Local narrow maxima or minima (spikes)

stat_spikes() tags or extracts rows in data containing local y narrow maxima and/or minima with very steep shoulders. It makes it possible to highlight and label spikes based on their x and/or y coordinates. Orientations flipping as well as dates and times are supported.

Usage

stat_spikes(
  mapping = NULL,
  data = NULL,
  geom = "point",
  position = "identity",
  ...,
  orientation = "x",
  height.threshold = 20,
  z.threshold = 7,
  k = 20,
  spike.direction = "both",
  label.fmt = NULL,
  x.label.fmt = label.fmt,
  y.label.fmt = NULL,
  extract.spikes = NULL,
  na.rm = FALSE,
  show.legend = FALSE,
  inherit.aes = TRUE
)

Arguments

mapping: The aesthetic mapping, usually constructed with aes or aes_. Only needs to be set at the layer level if you are overriding the plot defaults.
data: A layer specific dataset - only needed if you want to override the plot defaults.
geom: The geometric object to use display the data
position: The position adjustment to use for overlapping points on this layer
...: other arguments passed on to layer. This can include aesthetics whose values you want to set, not map. See layer for more details.
orientation: character The orientation of the layer can be set to either "x", the default, or "y".
height.threshold: numeric The minimum height of spikes expressed relative to the median amplitude of the baseline local variation of x.
z.threshold: numeric Modified local \(Z\) values larger than z.threshold are detected as boundaries of spikes.
k: integer width of median window used for smoothing; must be odd
spike.direction: character One of "up", "down", "both" or "skip", indicating which spikes are to be returned, if any.
label.fmt, x.label.fmt, y.label.fmt: character strings giving a format definition for construction of character strings labels with function sprintf from x and/or y values.
extract.spikes: If TRUE only the rows containing spikes are returned. If FALSE the whole of data is returned but with labels set to "" in rows not containing spikes. If NULL, the default, TRUE, is used unless the argument passed to geom is "text_repel", "label_repel" or "marquee_repel".
na.rm: a logical value indicating whether NA values should be stripped before the computation proceeds.
show.legend: logical. Should this layer be included in the legends? NA, the default, includes if any aesthetics are mapped. FALSE never includes, and TRUE always includes.
inherit.aes: If FALSE, overrides the default aesthetics, rather than combining with them. This is most useful for helper functions that define both data and aesthetics and shouldn't inherit behaviour from the default plot specification, e.g. borders.

Value

A data frame with one row for each spike found in the data extracted from the input data or all rows in data. Added columns contain the labels.

Details

Spikes are detected based on a modified \(Z\) score calculated from the differenced spectrum. The \(Z\) threshold used should be adjusted to the characteristics of the input and desired sensitivity. The lower the threshold the more stringent the test becomes, with shorter spikes being detected.

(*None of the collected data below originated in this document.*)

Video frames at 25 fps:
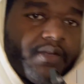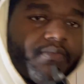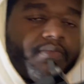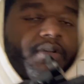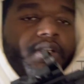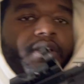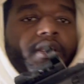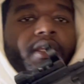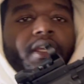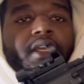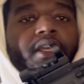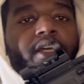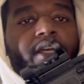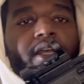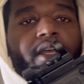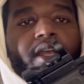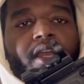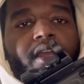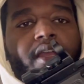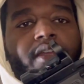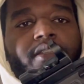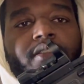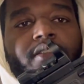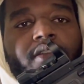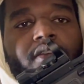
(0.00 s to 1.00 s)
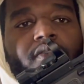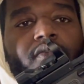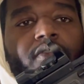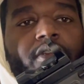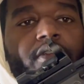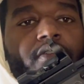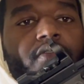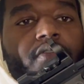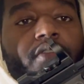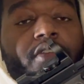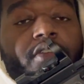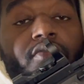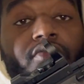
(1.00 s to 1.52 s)
but the gun has no
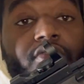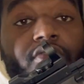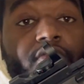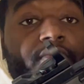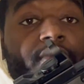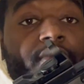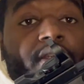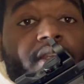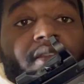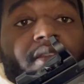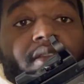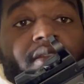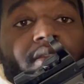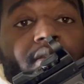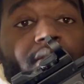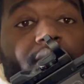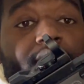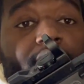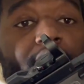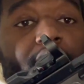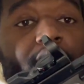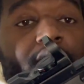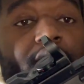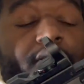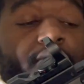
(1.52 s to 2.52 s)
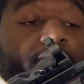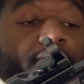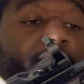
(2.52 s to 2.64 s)
recoil to me. Like,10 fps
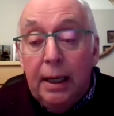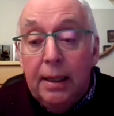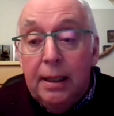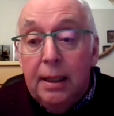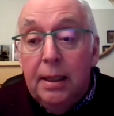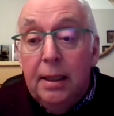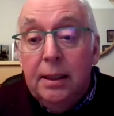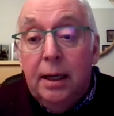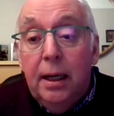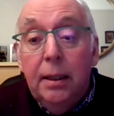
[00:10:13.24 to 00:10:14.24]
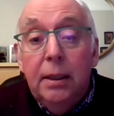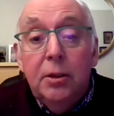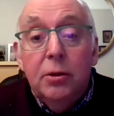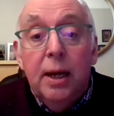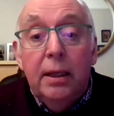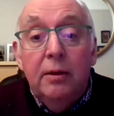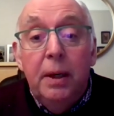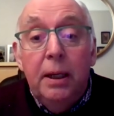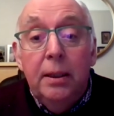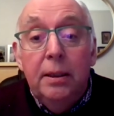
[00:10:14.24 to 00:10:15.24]
it's a highly attractive
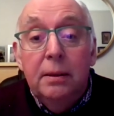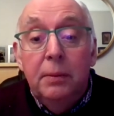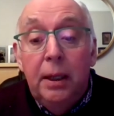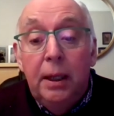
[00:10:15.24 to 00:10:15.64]
mechanism,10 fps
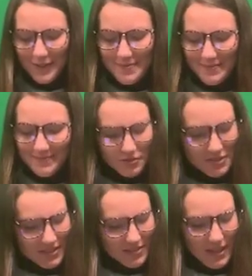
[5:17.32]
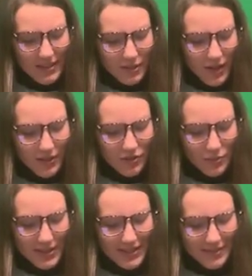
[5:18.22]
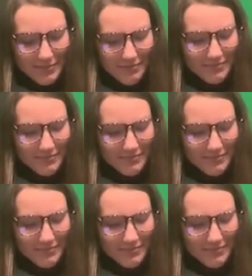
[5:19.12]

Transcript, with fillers: for SaskatchewanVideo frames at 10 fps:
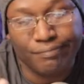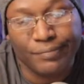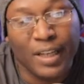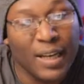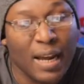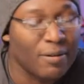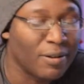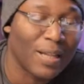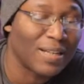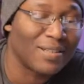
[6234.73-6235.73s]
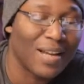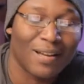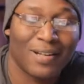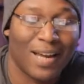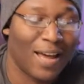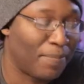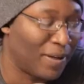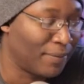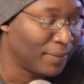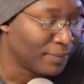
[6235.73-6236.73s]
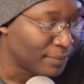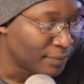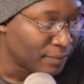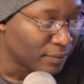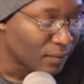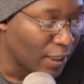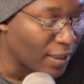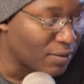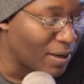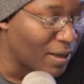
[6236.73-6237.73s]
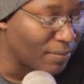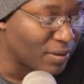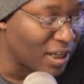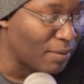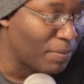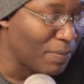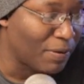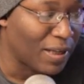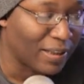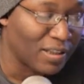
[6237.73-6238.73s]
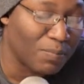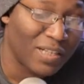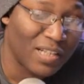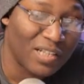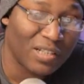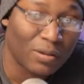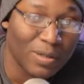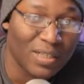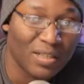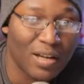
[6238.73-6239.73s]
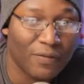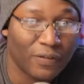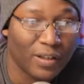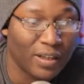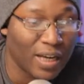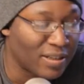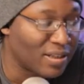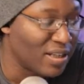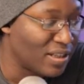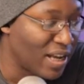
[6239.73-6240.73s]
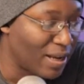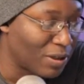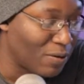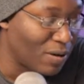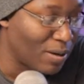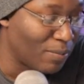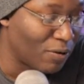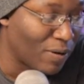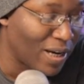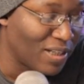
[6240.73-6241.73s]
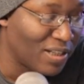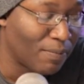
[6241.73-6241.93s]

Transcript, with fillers: i'm not gonna do that's not gonna happen that's why I'm telling people like this PlayStation 3 stuff. Yes, these games are going up crazy in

The algorithm uses running differences to detect abrupt changes in value, compared to an estimate of the baseline variation of the differences, approximating a baseline \(Z\) from MAD and a baseline value from the median differences. Currently, a single estimate of MAD is used but running medians, when posisble, as baseline. This comparison detects running differences that are unusually large, in most cases signalling a transition between values near the baseline and far from it, in both directions.

Transitions into- and out of spikes are distinguished based on the median of the non-differenced values, as a descriptor of the data baseline. As for the median of the differences, a running median is used when possible.

This function thus detects the start and end of each spike, and distinguishes upward and downward spikes.

k is the width in number of observations of the window used for running median smoothing to extract the baseline. A value several times the width of the broader spike but narrow enough to track broader peaks needs to be manually set in most cases.

With na.rm = TRUE, NA values are omitted before searching for spikes and set to 0L in the returned vector.

If all spikes are guaranteed to be one observation-wide and either going up or down from the baseline, it is possible to detect them based purely on the z.threshold by passing height.threshold = NA and either spike.direction = "up" or spike.direction = "down", which ensures very fast computation.

Computed and copied variables in the returned data frame

x: x-values at the spikes as numeric.
y: y-values at the spikes as numeric.
x.label: x-values at the spikes formatted as character.
y.label: y-values at the spikes formatted as character.
is.spike: integer vector of 0, 1 or -1.

Which variables are available for mapping?

Computed variables and their names can vary depending on the method used to fit a model or the output.type in use. They can also depend for a given method on other arguments passed when fitting a model or extracting estimates and other computed values. In many cases, when values are not available, the variables are filled with NA values.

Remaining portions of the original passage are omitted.